Billionaire entrepreneur Elon Musk made it clear on Tuesday that he did not agree with the current administration officials — including President Joe Biden himself — who have claimed that a recession was “not inevitable.”
Musk made the comments during an appearance at the Qatar Economic Forum, saying, “A recession is inevitable at some point. As to whether there is a recession in the near term, that is more likely than not. It is not a certainty, but it appears more likely than not.”
The Tesla CEO’s assessment is diametrically opposed to the one embraced by the White House, with President Biden saying as recently as Monday that he did not believe the United States was doomed to face a recession in the near term.
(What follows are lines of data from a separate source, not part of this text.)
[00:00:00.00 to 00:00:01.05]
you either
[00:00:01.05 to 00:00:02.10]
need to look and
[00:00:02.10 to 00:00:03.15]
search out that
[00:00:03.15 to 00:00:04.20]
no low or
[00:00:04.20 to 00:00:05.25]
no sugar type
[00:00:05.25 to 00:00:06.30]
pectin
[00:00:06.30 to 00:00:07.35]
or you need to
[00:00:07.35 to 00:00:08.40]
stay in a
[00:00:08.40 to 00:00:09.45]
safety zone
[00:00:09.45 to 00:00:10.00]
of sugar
“Economists are saying that a recession is more likely than ever,” one reporter prompted Biden, who responded by saying that the question made the reporter sounded “like a Republican politician.”
“Now you sound like a Republican politician, I’m joking, that was a joke, that was a joke. But all kidding aside, no I don’t think it is. I was talking to Larry Summers this morning, there’s nothing inevitable about a recession,” Biden said — but Summers has said on several occasions that he believes a recession is likely coming, and soon.
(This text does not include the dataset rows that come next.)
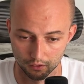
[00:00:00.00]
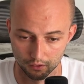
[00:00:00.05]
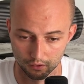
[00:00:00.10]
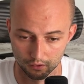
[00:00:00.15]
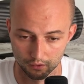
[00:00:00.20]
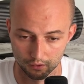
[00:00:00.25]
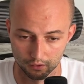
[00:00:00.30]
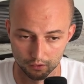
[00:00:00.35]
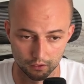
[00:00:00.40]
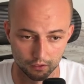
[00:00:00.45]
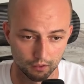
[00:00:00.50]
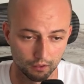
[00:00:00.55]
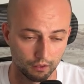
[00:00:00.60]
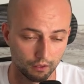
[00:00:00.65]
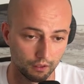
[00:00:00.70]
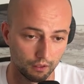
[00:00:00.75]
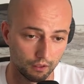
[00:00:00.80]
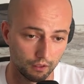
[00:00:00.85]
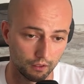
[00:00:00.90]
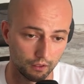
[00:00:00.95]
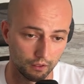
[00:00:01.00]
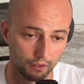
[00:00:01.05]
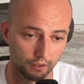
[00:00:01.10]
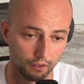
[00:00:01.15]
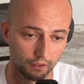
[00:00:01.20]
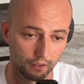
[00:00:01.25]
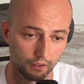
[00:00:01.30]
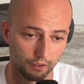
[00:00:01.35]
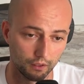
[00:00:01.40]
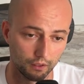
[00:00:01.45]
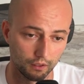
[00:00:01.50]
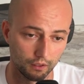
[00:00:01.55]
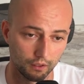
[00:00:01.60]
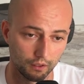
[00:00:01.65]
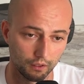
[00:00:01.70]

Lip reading: (silence)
“Look, nothing is certain, and all economic forecasts have uncertainty. My best guess is that a recession is ahead. I base that on the fact that we haven’t had a situation like the present with inflation above 4 percent and unemployment beyond 4 percent without a recession following within a year or two,” Summers told NBC’s Chuck Todd on Sunday’s “Meet the Press.”
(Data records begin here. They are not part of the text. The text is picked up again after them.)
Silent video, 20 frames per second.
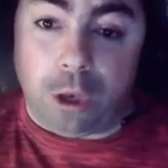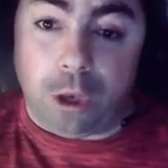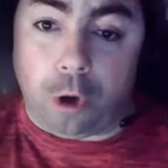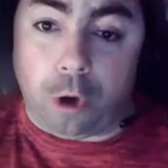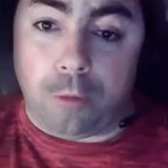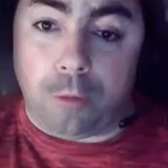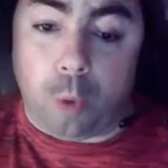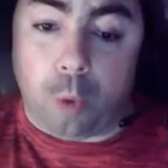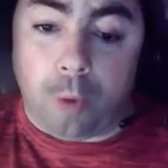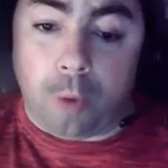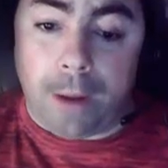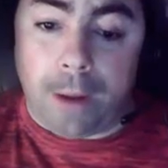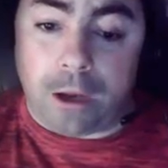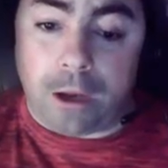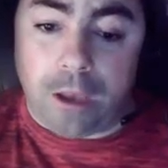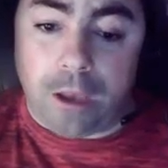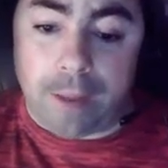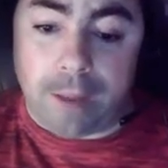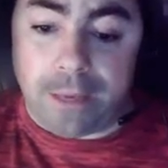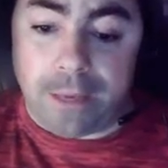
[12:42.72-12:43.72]
to learn more
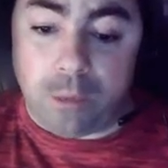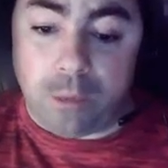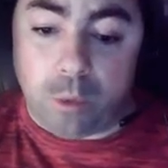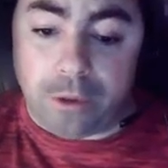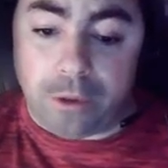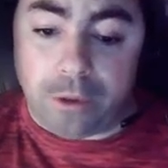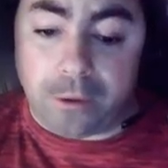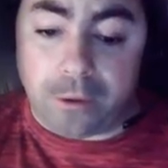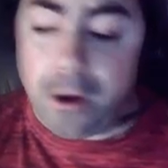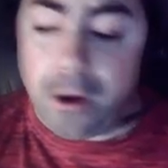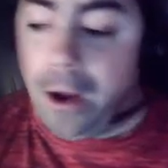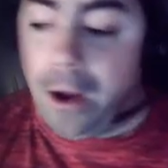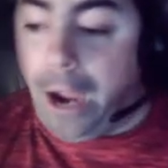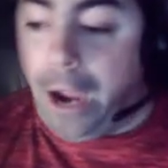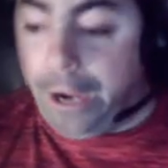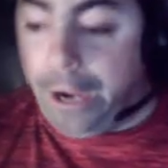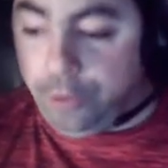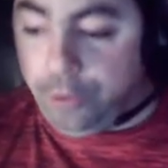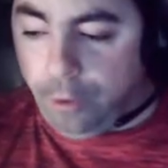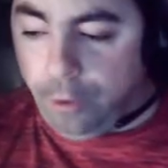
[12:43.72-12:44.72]
about climate and weather,
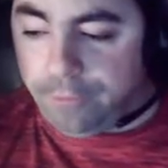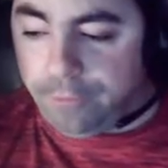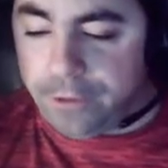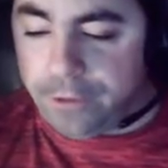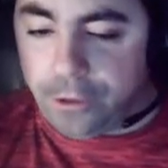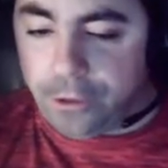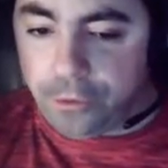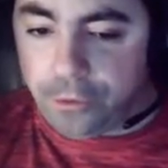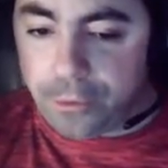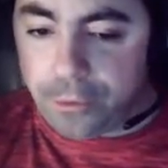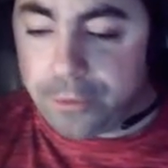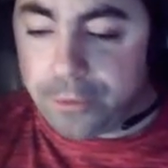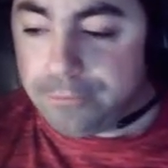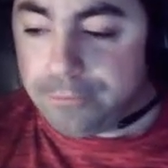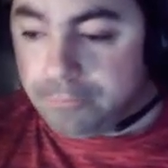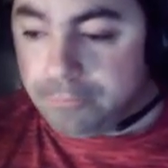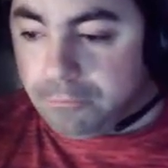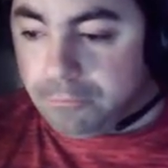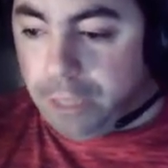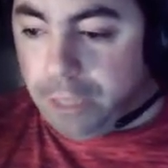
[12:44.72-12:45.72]
I do have another
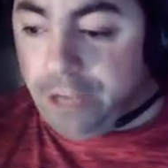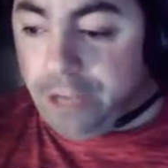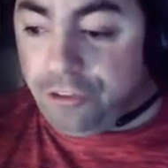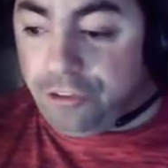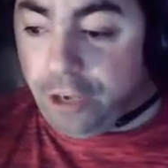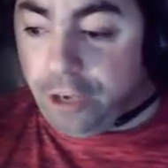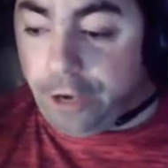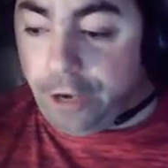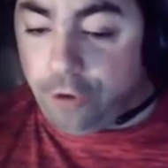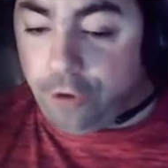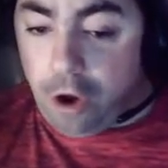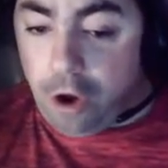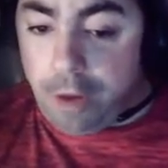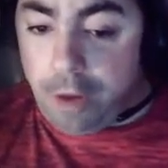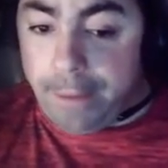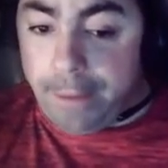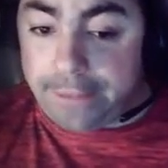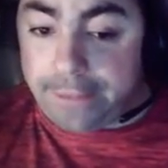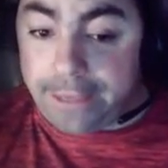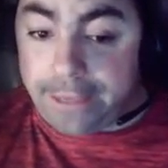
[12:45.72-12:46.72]
place that I talk
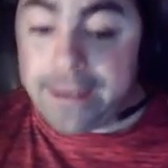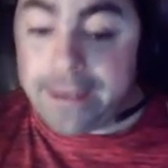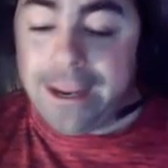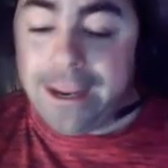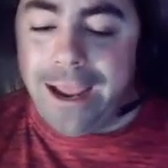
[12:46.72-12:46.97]
about that,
Treasury Secretary Janet Yellen agreed with Biden during a Sunday appearance on ABC’s “This Week,” saying that although she did expect the economy to slow, she did not believe recession was inevitable.
“I expect the economy to slow. It’s been growing at a very rapid rate as the economy, as the labor market is recovered and we reached full employment,” she said. “It’s natural now that we expect to transition to steady and stable growth. I don’t think recession is at all inevitable.”
Musk, for his part, predicted major upheaval in May — but he seemed confident that the disruption would bring about a much-needed correction. “[This] is actually a good thing. It has been raining money on fools for too long. Some bankruptcies need to happen,” he tweeted. “Also, all the COVID stay-at-home stuff has tricked people into thinking that you don’t actually need to work hard. Rude awakening inbound!”